Sędziowie piłkarscy Tomasz Musiał i Bartosz Frankowski, którzy zostali odsunięci od pracy przy wtorkowym meczu eliminacji Ligi Mistrzów, po tym, jak w nocy trafili na izbę wytrzeźwień, wydali oświadczenia, w których przepraszają za swoje zachowanie.

CZYTAJ: Sędziowie przed sądem? Wyrwali znak i chodzili z nim w centrum Lublina 

“Przepraszam UEFA, Polski Związek Piłki Nożnej, wszystkich członków Kolegium Sędziów, Ekstraklasę oraz kibiców piłki nożnej, których mój występek mógł zgorszyć. Przeprosiny kieruję także do swoich Najbliższych, których zawiodłem i naraziłem na przykre doświadczenia. Pragnę zauważyć, że w trakcie zajścia nie byłem agresywny, współpracowałem z funkcjonariuszami policji, a na koniec ukarany zostałem mandatem” – napisał Frankowski.

“Z całego serca przepraszam władze Polskiego Związku Piłki Nożnej, zwłaszcza Kolegium Sędziów, władze Ekstraklasy oraz wszystkich, których zawiodłem swoją postawą. W szczególności przepraszam także moją Rodzinę, gdyż moje zachowanie naraziło jej spokój. Jest to pierwsze tego typu zdarzenie z moim udziałem. Przez wiele lat swojej zawodowej kariery sędziowskiej ciężko pracowałem, by dojść do miejsca, w którym znalazłem się obecnie.

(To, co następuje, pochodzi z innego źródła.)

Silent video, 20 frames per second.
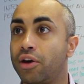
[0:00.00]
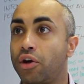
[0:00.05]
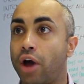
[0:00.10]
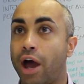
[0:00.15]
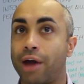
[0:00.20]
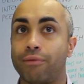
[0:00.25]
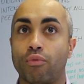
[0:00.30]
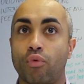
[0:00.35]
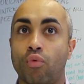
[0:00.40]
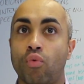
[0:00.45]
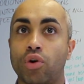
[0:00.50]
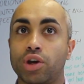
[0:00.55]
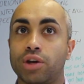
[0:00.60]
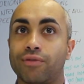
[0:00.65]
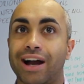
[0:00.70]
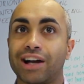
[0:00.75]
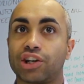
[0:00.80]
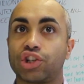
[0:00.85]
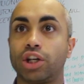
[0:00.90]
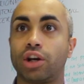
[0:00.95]
And what you've
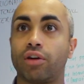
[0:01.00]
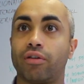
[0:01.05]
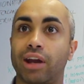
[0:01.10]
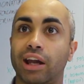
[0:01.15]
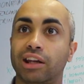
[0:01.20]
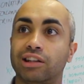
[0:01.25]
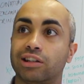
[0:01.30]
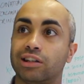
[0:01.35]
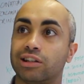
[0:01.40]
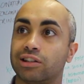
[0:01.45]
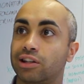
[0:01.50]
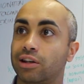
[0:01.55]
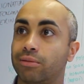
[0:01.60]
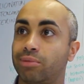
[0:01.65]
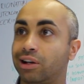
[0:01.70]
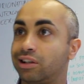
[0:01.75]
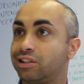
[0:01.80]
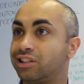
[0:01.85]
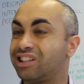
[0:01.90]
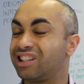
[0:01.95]
actually created is the
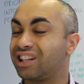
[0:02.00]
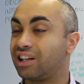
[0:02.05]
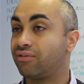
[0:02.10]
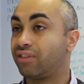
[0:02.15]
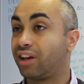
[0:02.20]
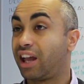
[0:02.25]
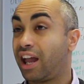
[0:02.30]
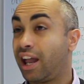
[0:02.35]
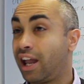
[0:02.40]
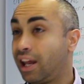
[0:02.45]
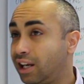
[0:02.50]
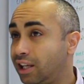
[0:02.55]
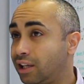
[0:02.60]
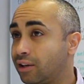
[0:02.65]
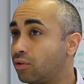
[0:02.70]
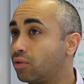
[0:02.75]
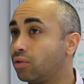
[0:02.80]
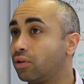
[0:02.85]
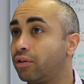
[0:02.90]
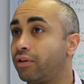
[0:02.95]
ability to give any
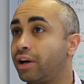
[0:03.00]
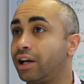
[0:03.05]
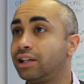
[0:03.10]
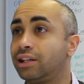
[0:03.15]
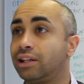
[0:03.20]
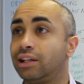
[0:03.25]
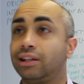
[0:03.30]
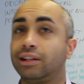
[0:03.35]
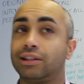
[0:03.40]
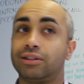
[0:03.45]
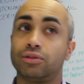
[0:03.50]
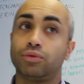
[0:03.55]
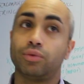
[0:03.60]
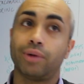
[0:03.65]
caller ID to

Jednocześnie zawsze starałem się świecić przykładem, zarówno na boisku, jak i poza nim. Mam świadomość konsekwencji, które mnie czekają, ale liczę na to, że będę mógł zrehabilitować się i odbudować Wasze zaufanie” – przekazał Musiał.

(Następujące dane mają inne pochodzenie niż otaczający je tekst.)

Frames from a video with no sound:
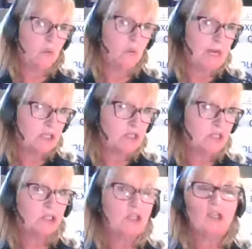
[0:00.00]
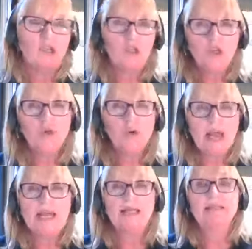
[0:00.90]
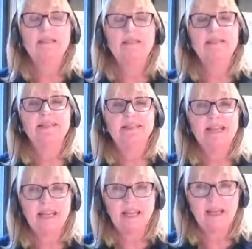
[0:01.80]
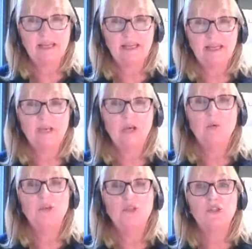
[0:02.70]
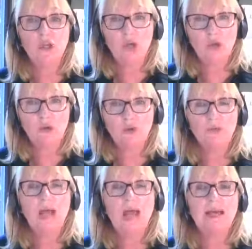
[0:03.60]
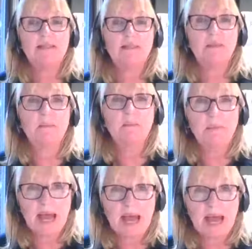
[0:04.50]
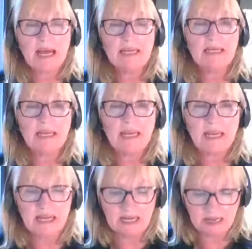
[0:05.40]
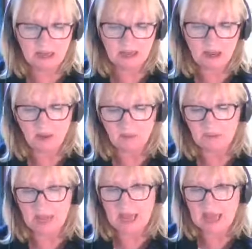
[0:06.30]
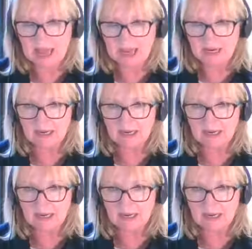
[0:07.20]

Which US singer was known as the man in black?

Nadkomisarz Kamil Gołębiowski z lubelskiej policji poinformował PAP, że we wtorek około godz. 1.40 funkcjonariusze otrzymali zgłoszenie o trzech mężczyznach, którzy szli al. Tysiąclecia w Lublinie w kierunku galerii handlowej niosąc ze sobą znak drogowy.

“Na miejsce udali się wywiadowcy. Mężczyźni zostali zbadani alkomatem. Okazało się, że byli mocno pijani” – powiedział Gołębiowski. Dodał, że mieli ok. 1,5 promila alkoholu we krwi i trafili na izbę wytrzeźwień.

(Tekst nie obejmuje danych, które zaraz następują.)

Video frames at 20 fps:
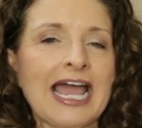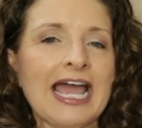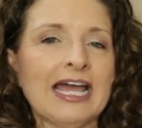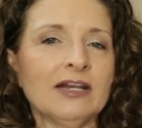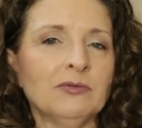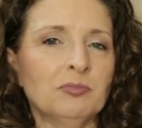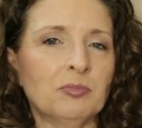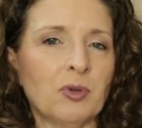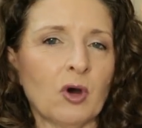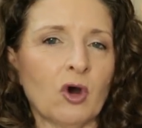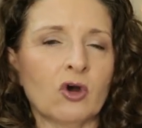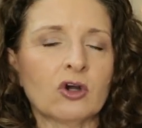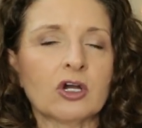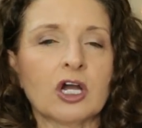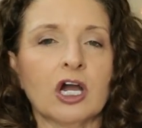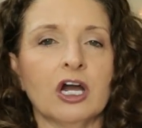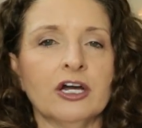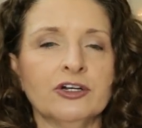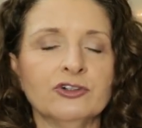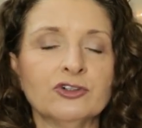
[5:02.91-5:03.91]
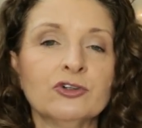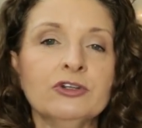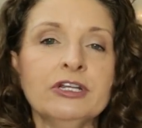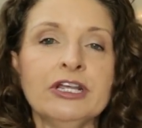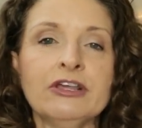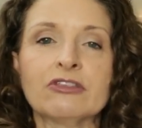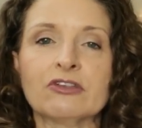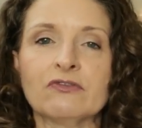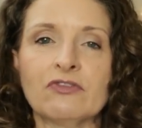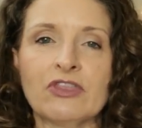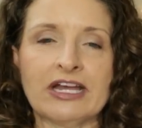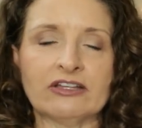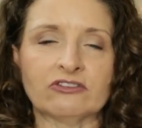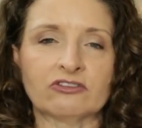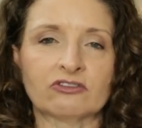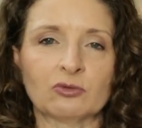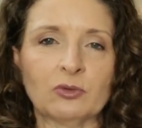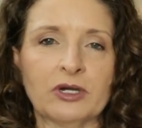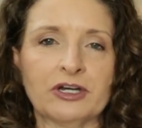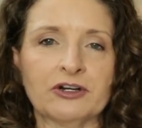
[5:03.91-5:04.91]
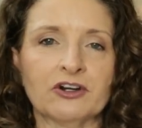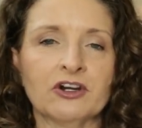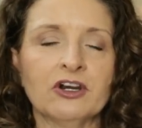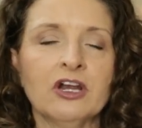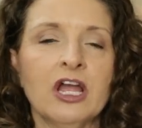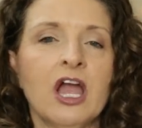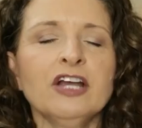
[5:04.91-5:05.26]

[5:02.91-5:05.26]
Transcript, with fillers: add bulk underneath of that sweater.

Jak ustalił portal TVP Sport, który jako pierwszy poinformował o sprawie, a PAP potwierdziła to m.in. w PZPN, na izbę wytrzeźwień trafili dwaj polscy sędziowie, którzy mieli pracować przy spotkaniu 3. rundy kwalifikacji Champions League – we wtorek o godz. 20 na Arenie Lublin Dynamo Kijów podejmie Rangers FC. Bartosz Frankowski miał pełnić funkcję głównego sędziego VAR, jego asystentem miał być Tomasz Musiał. Obaj, odpowiednio z Torunia i Krakowa, od lat należą do czołówki polskich arbitrów piłkarskich, są w gronie sędziów zawodowych na sezon 2024/25.

Polski Związek Piłki Nożnej zakomunikował we wtorek, że Kolegium Sędziów PZPN dokona szczegółowej analizy sytuacji. W przypadku potwierdzenia się tej informacji – podał PZPN – Kolegium Sędziów zawnioskuje do Sekretarza Generalnego federacji “o rozwiązanie kontraktów z sędziami”. “Sprawa zostanie również przekazana do Komisji Dyscyplinarnej PZPN, która może zdecydować o nałożeniu kolejnych konsekwencji dyscyplinarnych” – przekazano.

UEFA już dokonała zmiany obsady VAR na spotkanie w Lublinie – będą za to odpowiadać Tomasz Kwiatkowski i Paweł Malec. Głównym arbitrem będzie Donatas Rumsas z Litwy.